「調布駅の通過」がツイッターやフェイスブックなどのSNSで話題となっていた、京王電鉄初の有料座席指定列車「京王ライナー」が2月22日に運行を始めて1カ月がたった。
2月22日20時新宿駅発の運行開始第1号「京王ライナー」に集まる鉄道ファン
同車両の停車駅は、京王八王子行きが府中・分倍河原・聖蹟桜ヶ丘・高幡不動・北野・京王八王子、橋本行きが京王永山・京王多摩センター・南大沢・橋本の各駅で、停車駅に調布駅は含まれていない。
調布駅は、1日当たりの平均乗降・降車人数が約11.9万人と、京王線の駅の中で新宿駅、渋谷駅、吉祥寺駅に次いで4番目に乗降客数が多い主要な駅。ツイッターでは「京王ライナー、調布を通り過ぎなければなあ~~毎日使うんだけどなあ~」(原文ママ)など、同車両の誕生を楽しみにしていた調布駅利用者が惜しがる内容の投稿が多数上がっている。
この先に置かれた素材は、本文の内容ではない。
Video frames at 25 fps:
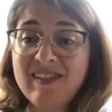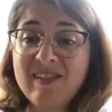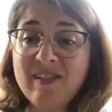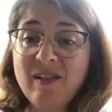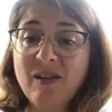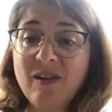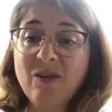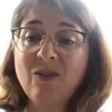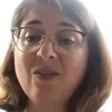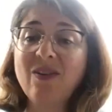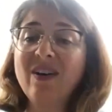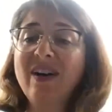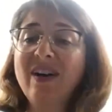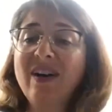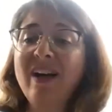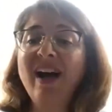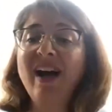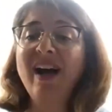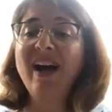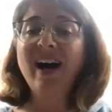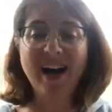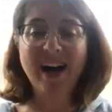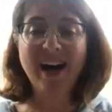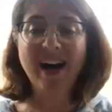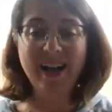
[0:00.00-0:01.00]
So
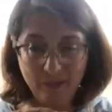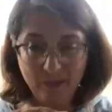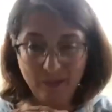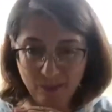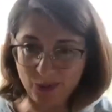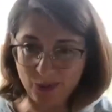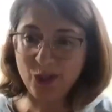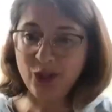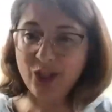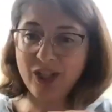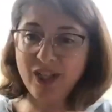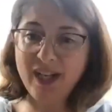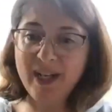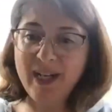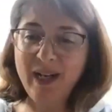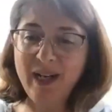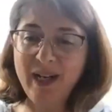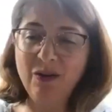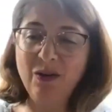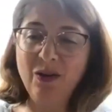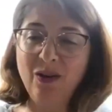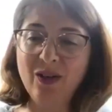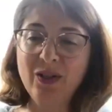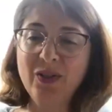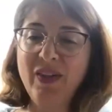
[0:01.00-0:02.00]
I appreciate
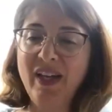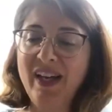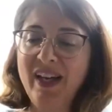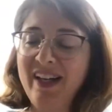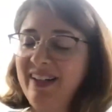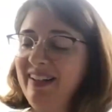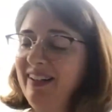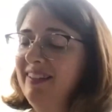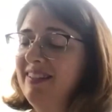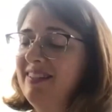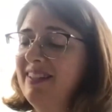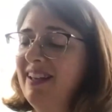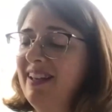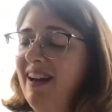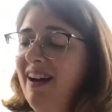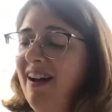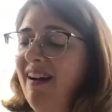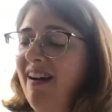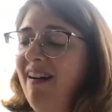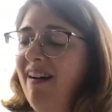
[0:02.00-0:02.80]
how hard that is.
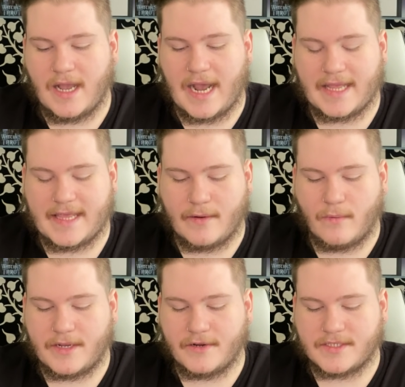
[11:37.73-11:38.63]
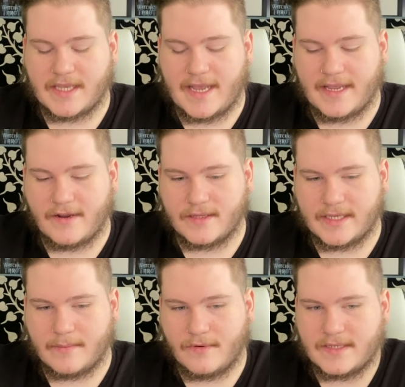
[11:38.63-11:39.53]
I think what you're saying here,
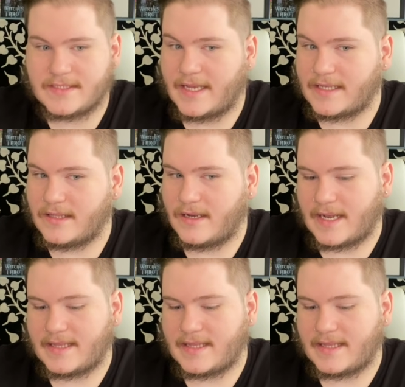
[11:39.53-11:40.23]
Libra, is like, look,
調布駅通過の理由として、京王電鉄は「新宿~京王八王子間・新宿~橋本間ともに営業キロが約40キロメートルであることから、その半分となる20キロメートル以上を基準に選定した」としている。「沿線価値の向上を図り、新宿から離れた駅にも短時間でアクセスできる利便性を持つことを大きな目的とし、新宿駅から約15キロメートルの調布駅は通過となった」とも。
「調布駅通過」で悲観する人が多い中、「京王ライナー」に乗車する調布市民もいる。市内在住の30代男性は、新宿から既存の特急電車を利用した方が早く調布駅に着くことができるが、わざわざ「京王ライナー」で府中まで行き(府中で一旦改札を出て改めて調布駅までの料金を払い)、調布まで折り返して帰宅するという。「残った仕事を車内で片付けて帰宅後の時間を有意義に使うことができる。旅行に行く時のような非日常感を味わえるし、調布駅の通過も特別感があって楽しい。満員電車とは違い、落ち着いた気持ちになれるのも大きい。この約20分の旅を楽しみたい」と同車両の魅力を話す。
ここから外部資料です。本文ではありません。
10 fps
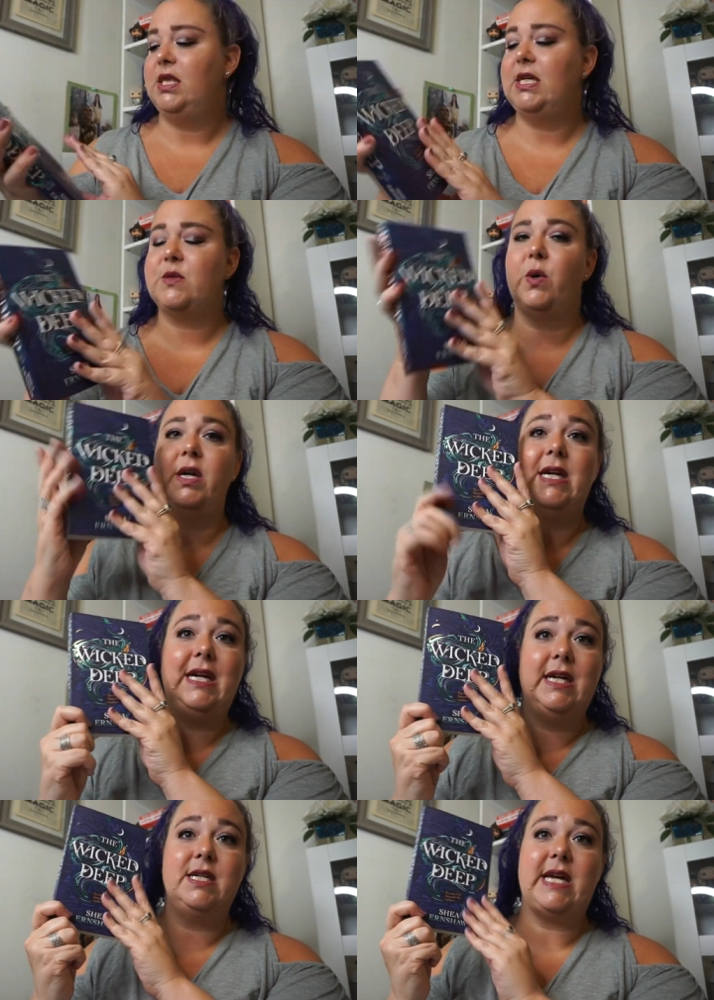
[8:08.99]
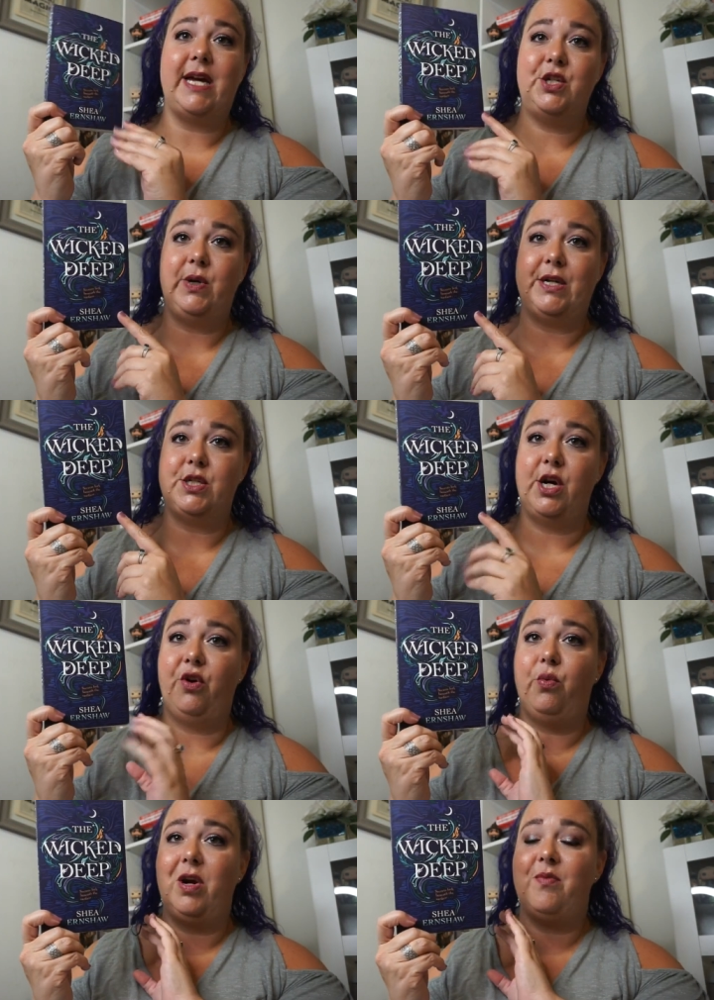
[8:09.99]
This one is, as you guys
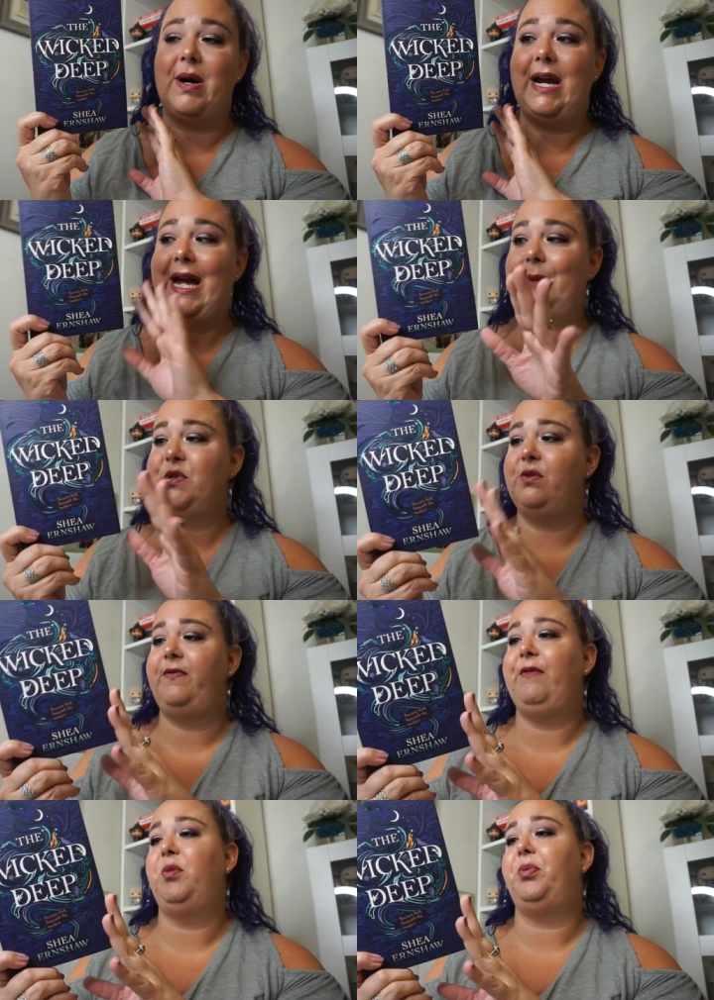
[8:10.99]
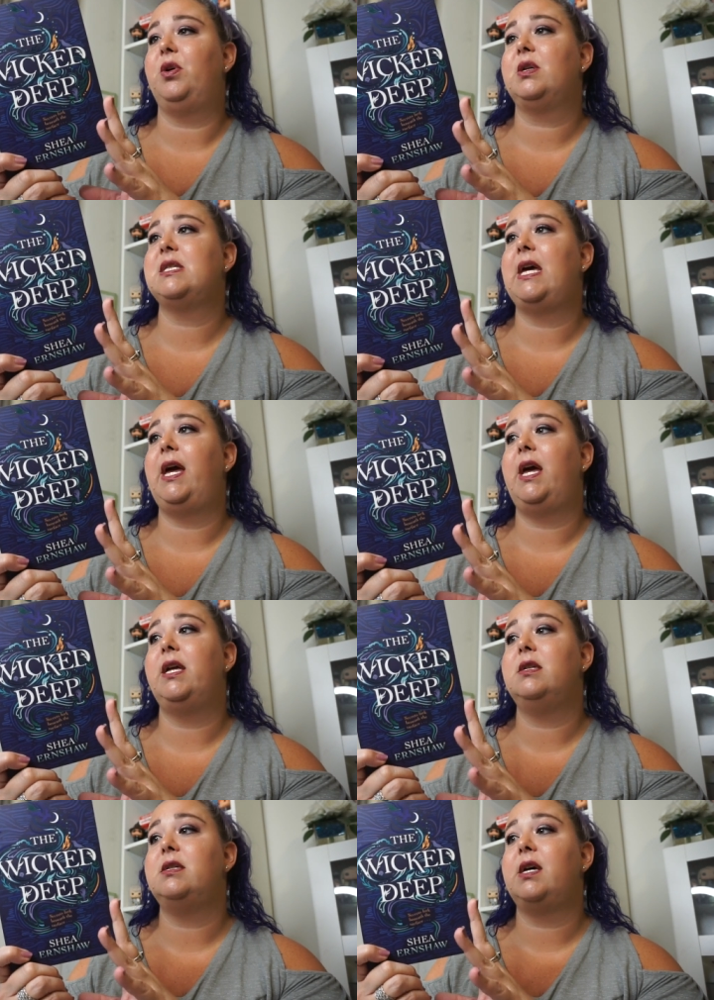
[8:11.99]
know, one of my absolute favorite books,
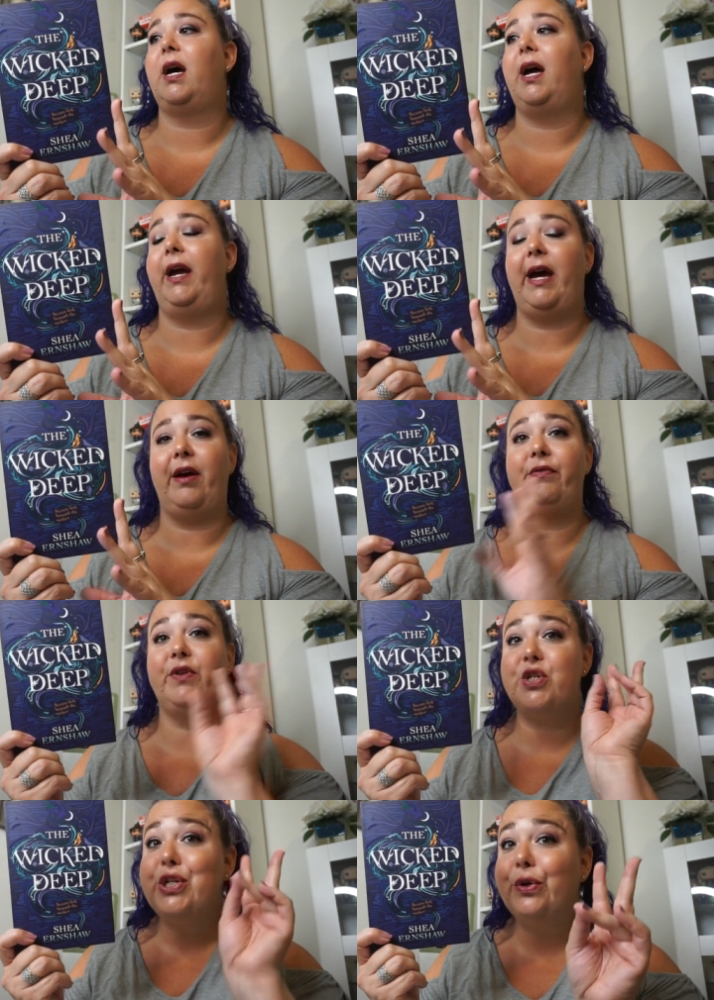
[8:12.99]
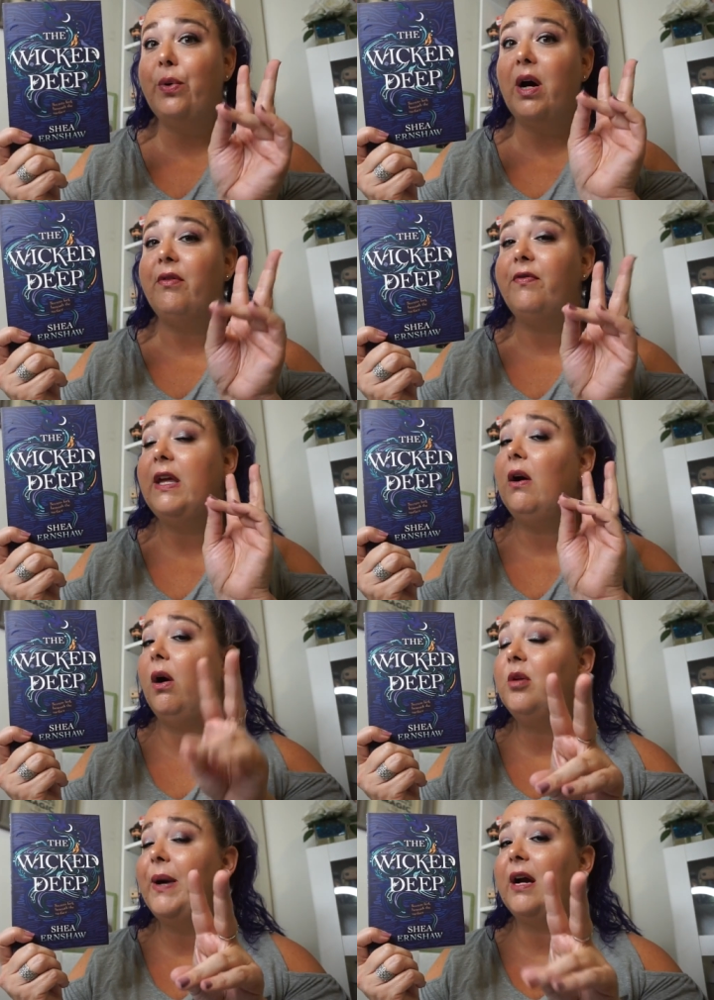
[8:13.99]
and I have two of the
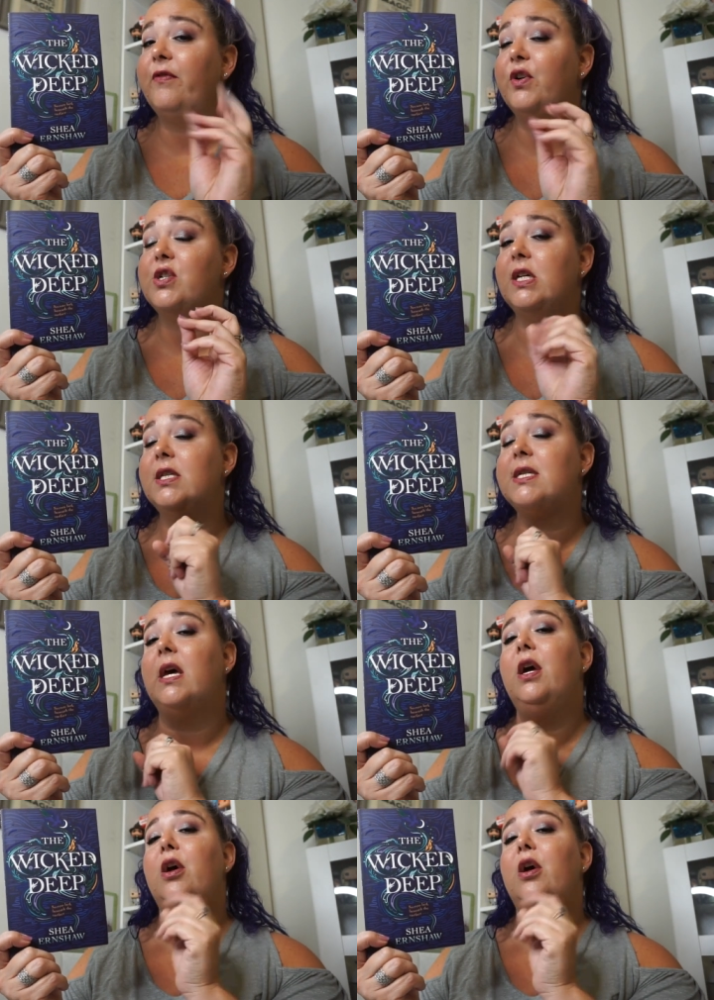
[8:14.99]
hardback versions,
京王ライナーが運行する時間帯は、平日=20時~24時台、土曜・日曜・休日=17時~21時台。料金は一律400円。座席指定券は新宿駅に設置する専用券売機か専用ホームページ「京王チケットレスサービス」で乗車当日に購入できる。府中から調布への折り返しをする場合は、府中~調布間の運賃160円が必要。